Dumas, Sapin, Macron... les mythos de la République
L’un a sauvé la République, l’autre la Grèce, et le troisième avait réussi à stopper le chômage. Du grand n'importe quoi !
Publié le mercredi 28 janvier à 12h52
Par Irène Inchauspé, Journaliste
Mais qu’est qu’il leur prend donc ? Voilà que l’on assiste depuis trois jours à un festival de déclarations ahurissantes, certains de nos hommes politiques se présentant comme des héros des temps modernes… L’état dans lequel se trouve la France devrait pourtant les inciter à la modestie. Il n’en n’est rien comme le montre ce petit florilège.
Roland Dumas a sauvé la République
«J’ai sauvé la République en 1995». Voilà ce qu’a déclaré Roland Dumas dans le Figaro ce mercredi. Cette information est l’une des «révélations» du livre que l’ancien ministre des affaires étrangères de François Mitterrand publie aux Éditions du Cherche Midi, titré «Politiquement Incorrect». Diable, la République était-elle donc en danger de mort en 1995 ? «Je peux le dire aujourd’hui, les comptes de campagne d’Edouard Balladur et ceux de Jacques Chirac étaient manifestement irréguliers», raconte celui qui à l’époque venait d’être nommé Président du Conseil constitutionnel.
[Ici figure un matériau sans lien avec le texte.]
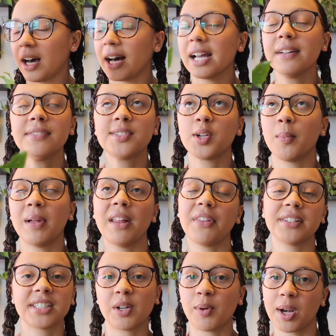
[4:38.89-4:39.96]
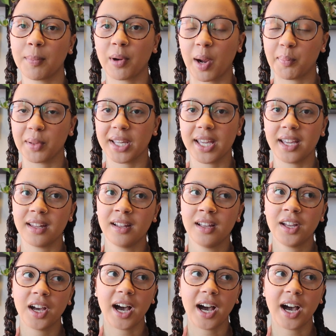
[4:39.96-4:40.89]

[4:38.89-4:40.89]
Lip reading: I have so many things I want to propagate.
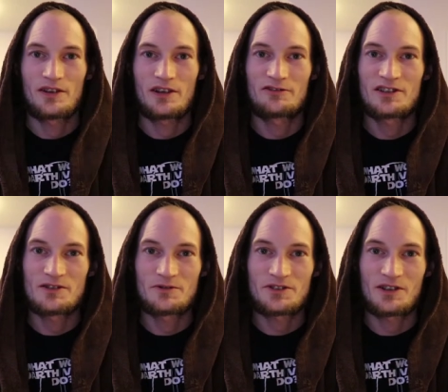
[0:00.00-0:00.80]
The
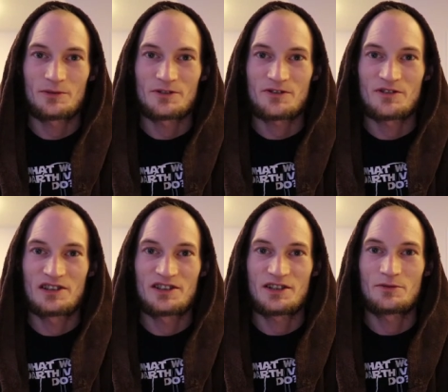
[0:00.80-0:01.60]
original Star Wars
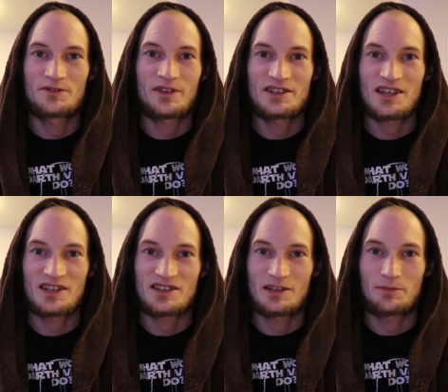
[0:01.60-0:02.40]
trilogy was
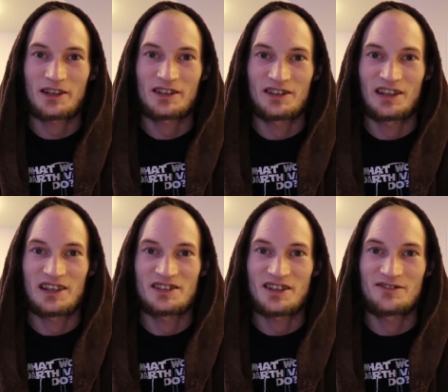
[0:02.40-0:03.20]
fantastic back in the
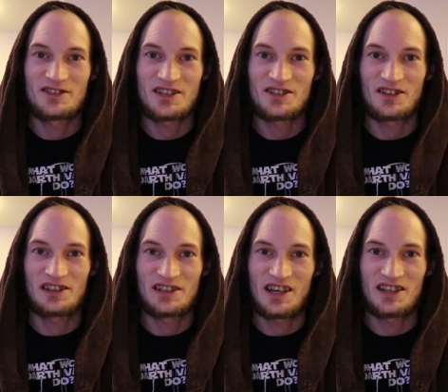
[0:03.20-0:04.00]
late 70s,
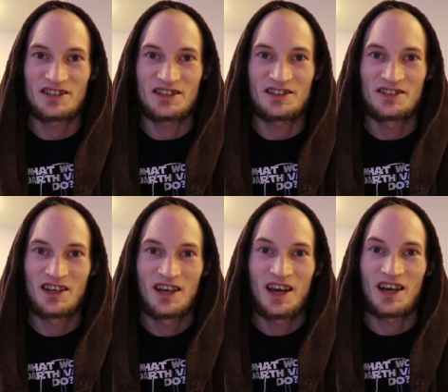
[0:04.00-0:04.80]
early 80s,
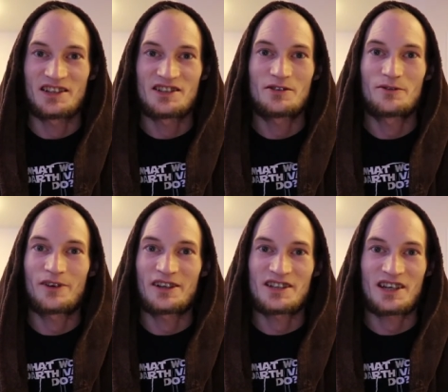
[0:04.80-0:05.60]
and is still
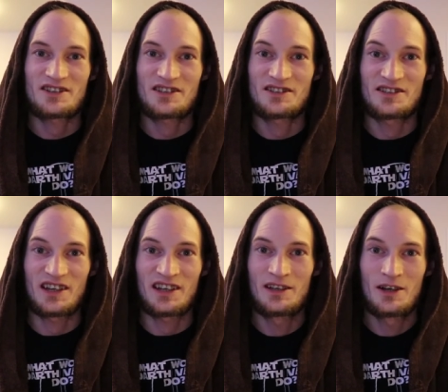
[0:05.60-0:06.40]
fantastic
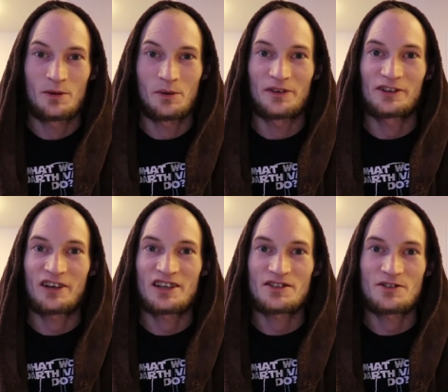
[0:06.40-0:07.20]
today, with a
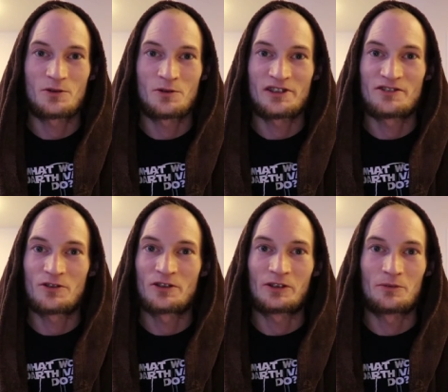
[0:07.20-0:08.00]
great story
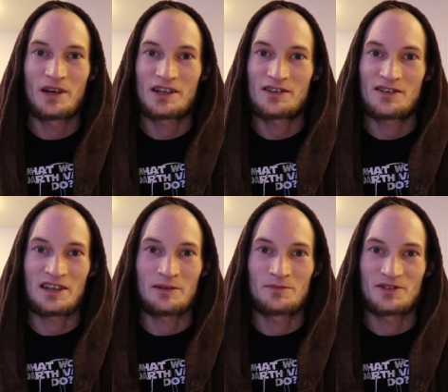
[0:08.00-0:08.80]
drawing on many
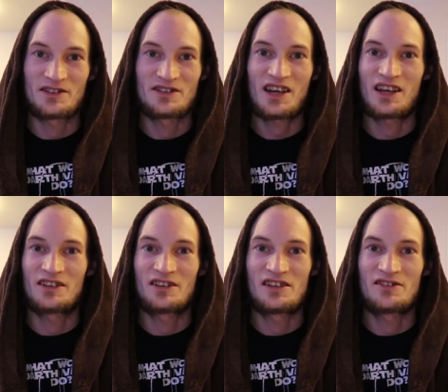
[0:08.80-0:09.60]
themes and set
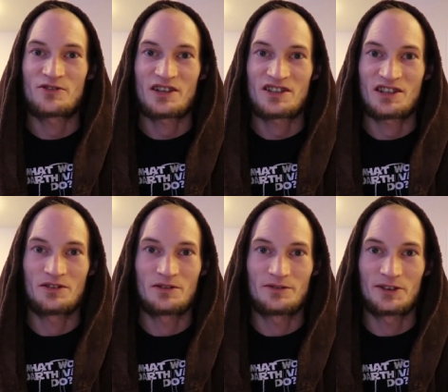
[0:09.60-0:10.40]
in an interesting
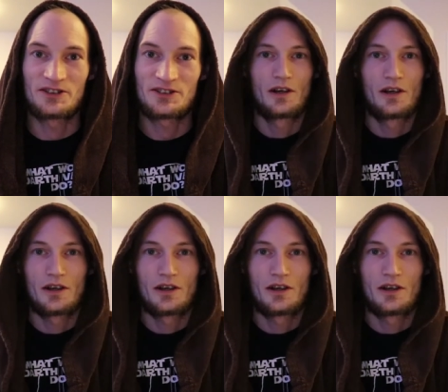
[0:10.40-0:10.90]
universe.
Si Roland Dumas avait appliqué le droit, comme les fonctions qu'il occupait à l'époque l'exigeaient, il aurait donc dû annuler l’élection de Jacques Chirac. Mais il a beaucoup réfléchi et décidé de ne rien faire. Ce qui, avec le recul, paraît scandaleux. Roland Dumas n’a donc pas sauvé la République, il a contribué à son déshonneur. A 92 ans, il a peut-être l'excuse de l'âge.
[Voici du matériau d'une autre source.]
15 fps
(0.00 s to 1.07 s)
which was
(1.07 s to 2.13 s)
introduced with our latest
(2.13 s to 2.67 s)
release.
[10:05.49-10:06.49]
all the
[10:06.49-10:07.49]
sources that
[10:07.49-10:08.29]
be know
Michel Sapin avait réussi à stopper la hausse du chômage en 2013
Vous ne vous en étiez pas aperçu? «En 2013, on s’est battus pour stopper la hausse [du chômage, ndlr] et c’est à peu près ce que l’on est arrivé à faire». Qui a osé dire cela ? Michel Sapin, ministre des Finances et à l’époque ministre du Travail, RTL, le mercredi 28 janvier. «Stopper la hausse», en principe cela veut dire «stabiliser». Or en 2013, il y a eut 174800 chômeurs de plus qu’en 2012. Comme stabilisation, on fait mieux. En mai 2013, il avait déjà annoncé que «d’ici à la fin de l’année, la courbe du chômage allait s’inverser». Belle prévision, puisqu’il y a eu 189100 chômeurs en plus en 2014. Les chômeurs de longue durée qui pointent à Pôle emploi apprécieront certainement les déclarations de Michel Sapin. Depuis qu'il est ministre des Finances, il a évité ce genre de propos. Pourvu que cela dure.
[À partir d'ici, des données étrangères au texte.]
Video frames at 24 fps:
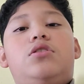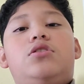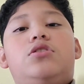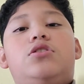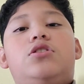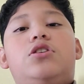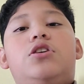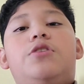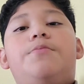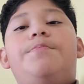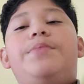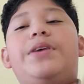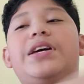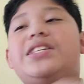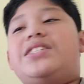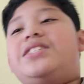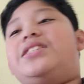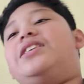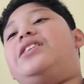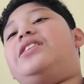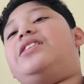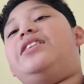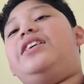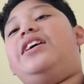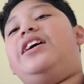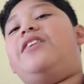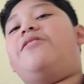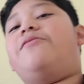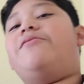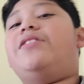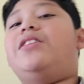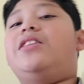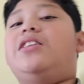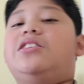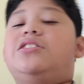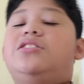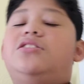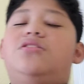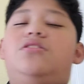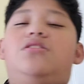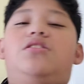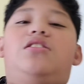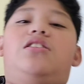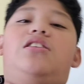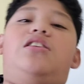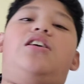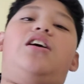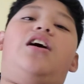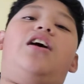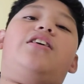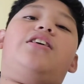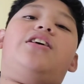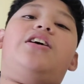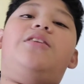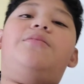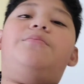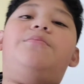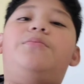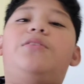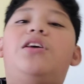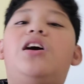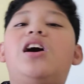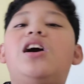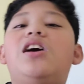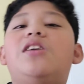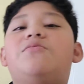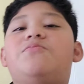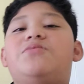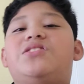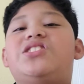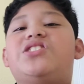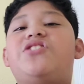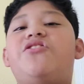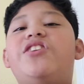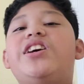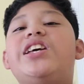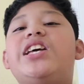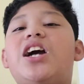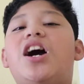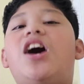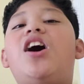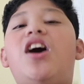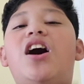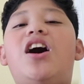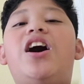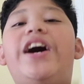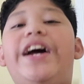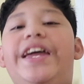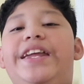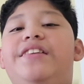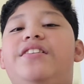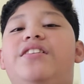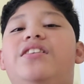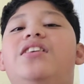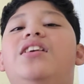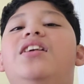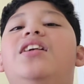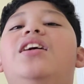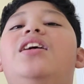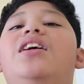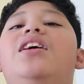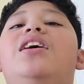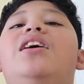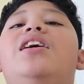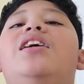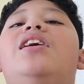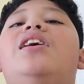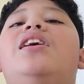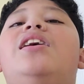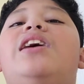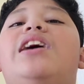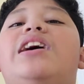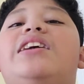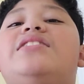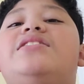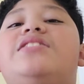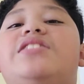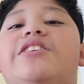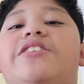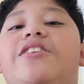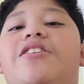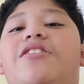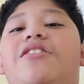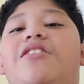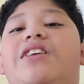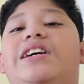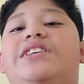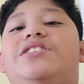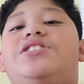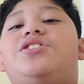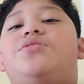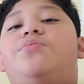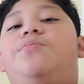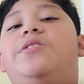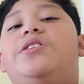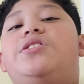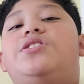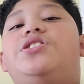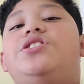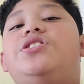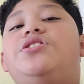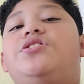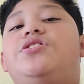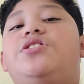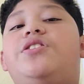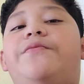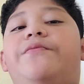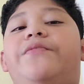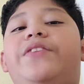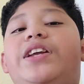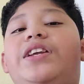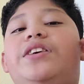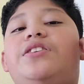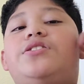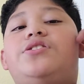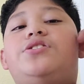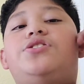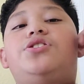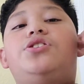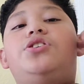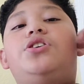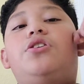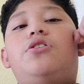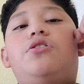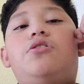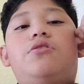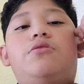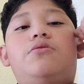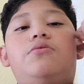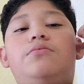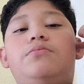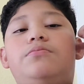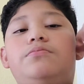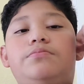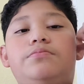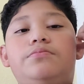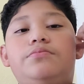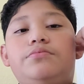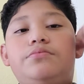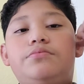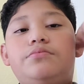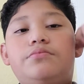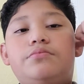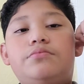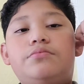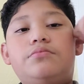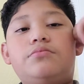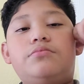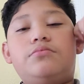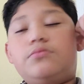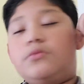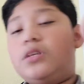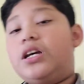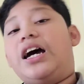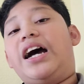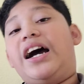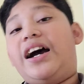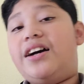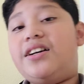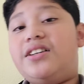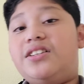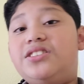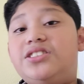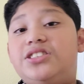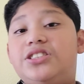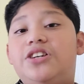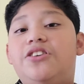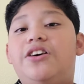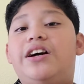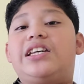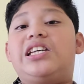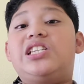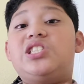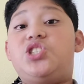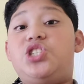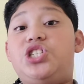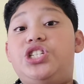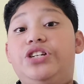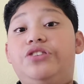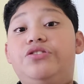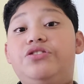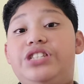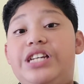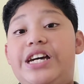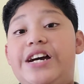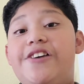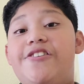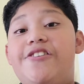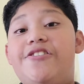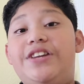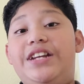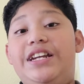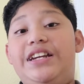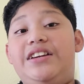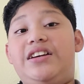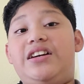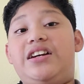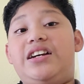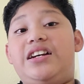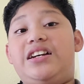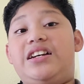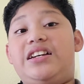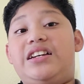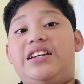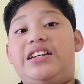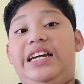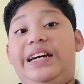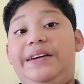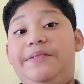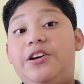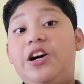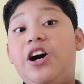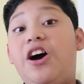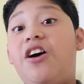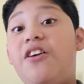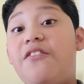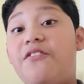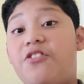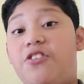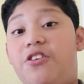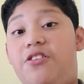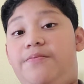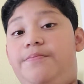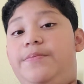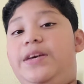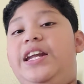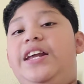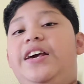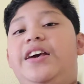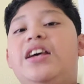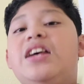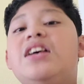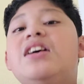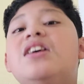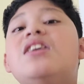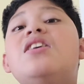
So basically, I realized, oh, come on, what's going on? Until I just watch YouTube videos so I can chill down and get calm for a minute.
Pour Emmanuel Macron, François Hollande a sauvé la Grèce à l'été 2012
«Sans François Hollande et son action résolue, la Grèce serait vraisemblablement sortie de la zone euro en 2012.» Le ministre de l’Économie, Emmanuel Macron, qui a déclaré cela sur Europe1 le 26 janvier, a rajouté qu’il était bien placé à l’époque pour le savoir. A l’été 2012, date à laquelle, a-t-il dit, la «France s'est battue pour que la Grèce ne sorte pas de la zone euro», il était secrétaire général adjoint de l’Elysée. Mais le cas Grec était traité depuis des mois, depuis précisément le 21 février, date à laquelle les pays de la zone euro ont décidé du plan de sauvetage qui éviterait la faillite du pays. A l’été 2012, on craignait la contagion à l’Espagne et l’Italie, mais l'éventualité que la Grèce sorte de l'euro était écartée. C’est à Mario Draghi, président de la Banque centrale européenne, et à son engagement de «tout faire pour sauver la zone euro» que l’on doit en revanche le sauvetage de… l’Europe. Non seulement Emmanuel Macron n’était pas à l’Elysée lorsque le plan de sauvetage de la Grèce a été décidé, mais ce n’est pas François Hollande qui a sauvé la Grèce à l’été 2012, pas plus qu’il ne la sauvera aujourd’hui.